Using the listing below, keep only the lines with the word "Silent" and copy them.

□ □ □ □ □

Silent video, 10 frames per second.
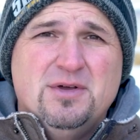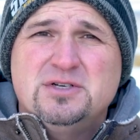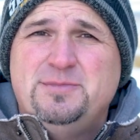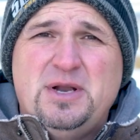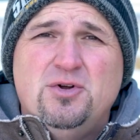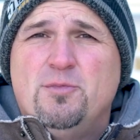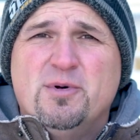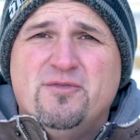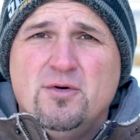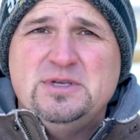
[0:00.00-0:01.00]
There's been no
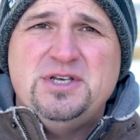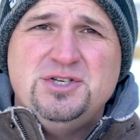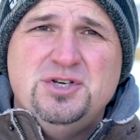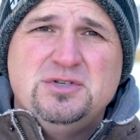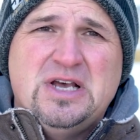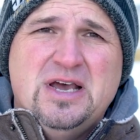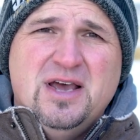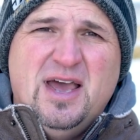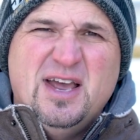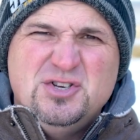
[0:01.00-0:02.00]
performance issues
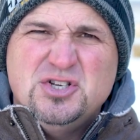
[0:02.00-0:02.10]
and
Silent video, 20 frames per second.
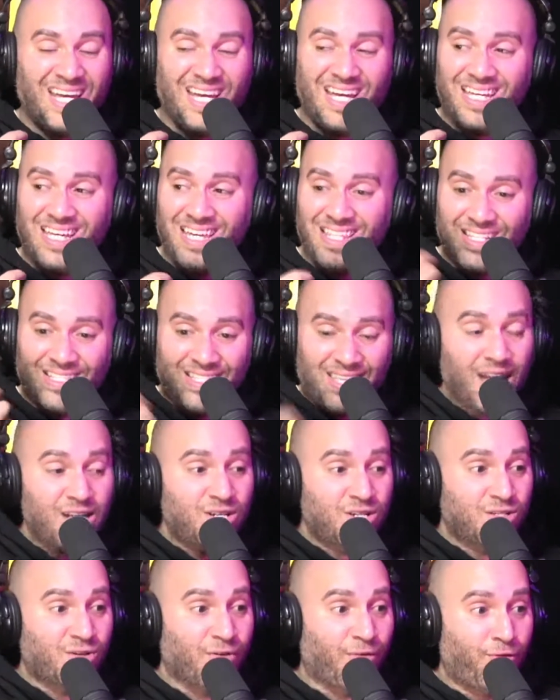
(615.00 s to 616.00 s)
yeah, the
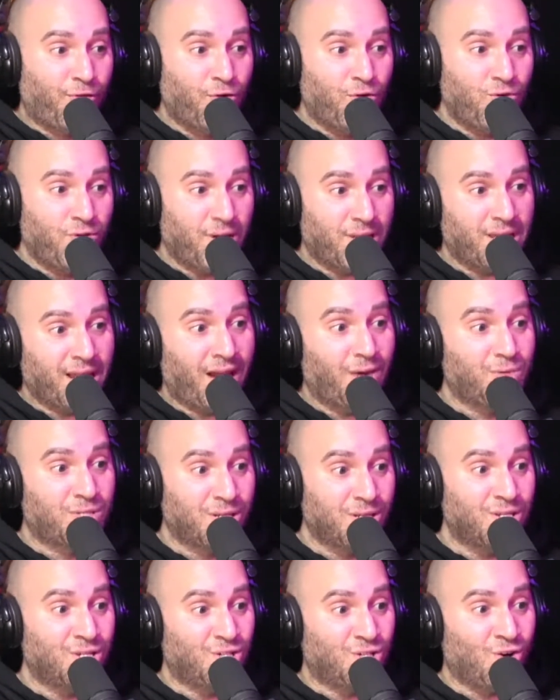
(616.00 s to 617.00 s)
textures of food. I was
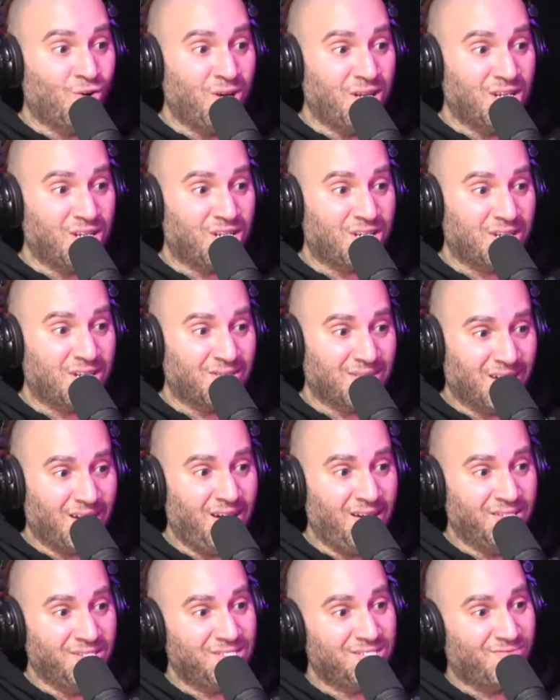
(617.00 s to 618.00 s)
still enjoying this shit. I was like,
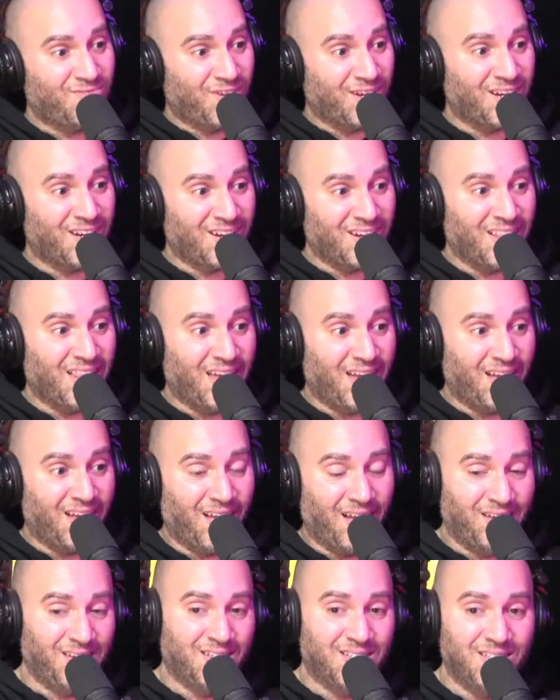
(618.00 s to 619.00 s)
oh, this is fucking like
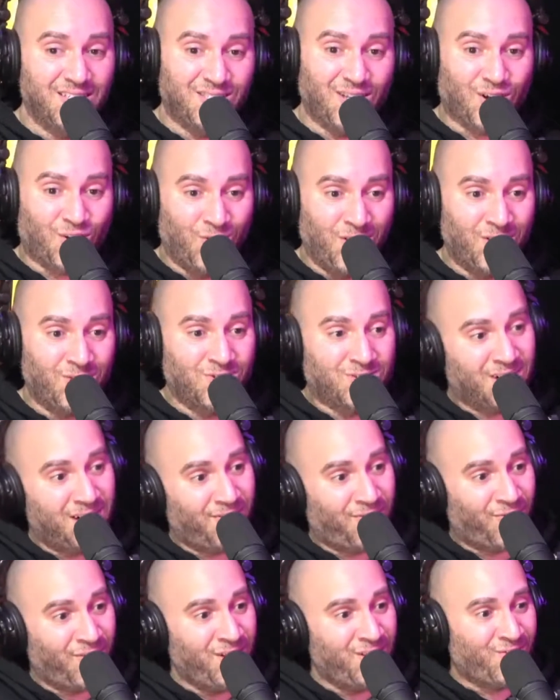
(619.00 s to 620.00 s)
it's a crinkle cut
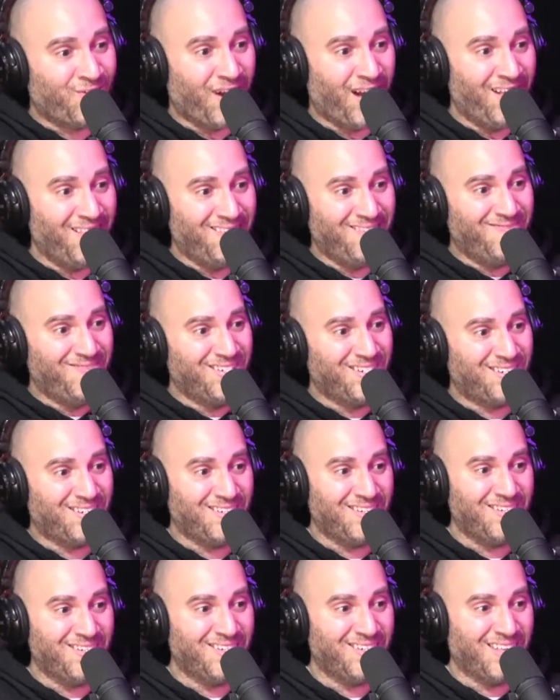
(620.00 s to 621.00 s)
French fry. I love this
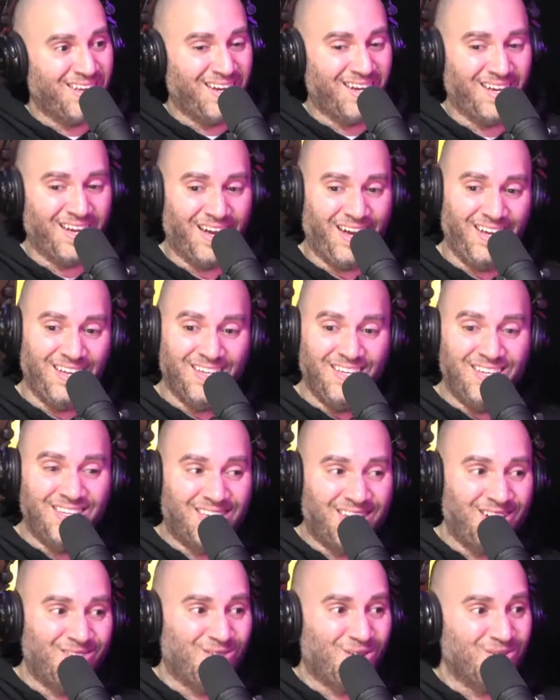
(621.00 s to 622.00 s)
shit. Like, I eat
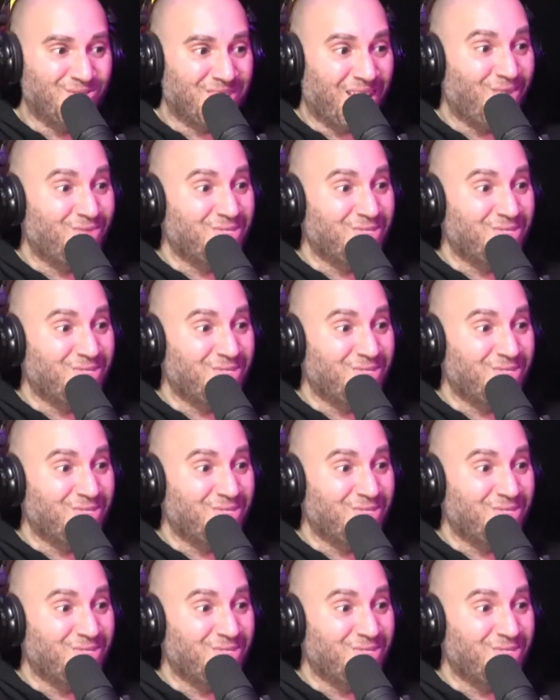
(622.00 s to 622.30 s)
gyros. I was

□ □ □ □ □

Finished exercise
Silent video, 10 frames per second.
Silent video, 20 frames per second.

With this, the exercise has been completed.